DATA FOR ANALYSIS |
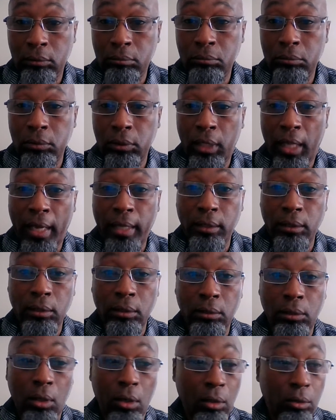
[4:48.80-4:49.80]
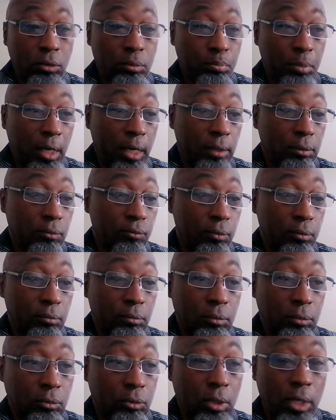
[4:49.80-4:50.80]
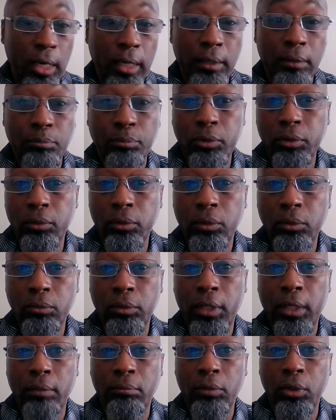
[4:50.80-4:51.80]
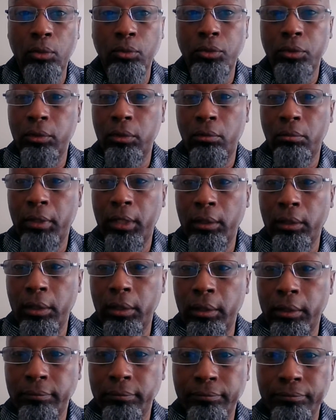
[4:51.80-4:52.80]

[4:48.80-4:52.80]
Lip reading: light and dark spots from where I didn't put no damn lotion on my leg.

TO DO |
Because only the text is wanted, repeat all the entries exactly and leave out the pictures.

YOUR SOLUTION |
[4:48.80-4:49.80]
[4:49.80-4:50.80]
[4:50.80-4:51.80]
[4:51.80-4:52.80]

[4:48.80-4:52.80]
Lip reading: light and dark spots from where I didn't put no damn lotion on my leg.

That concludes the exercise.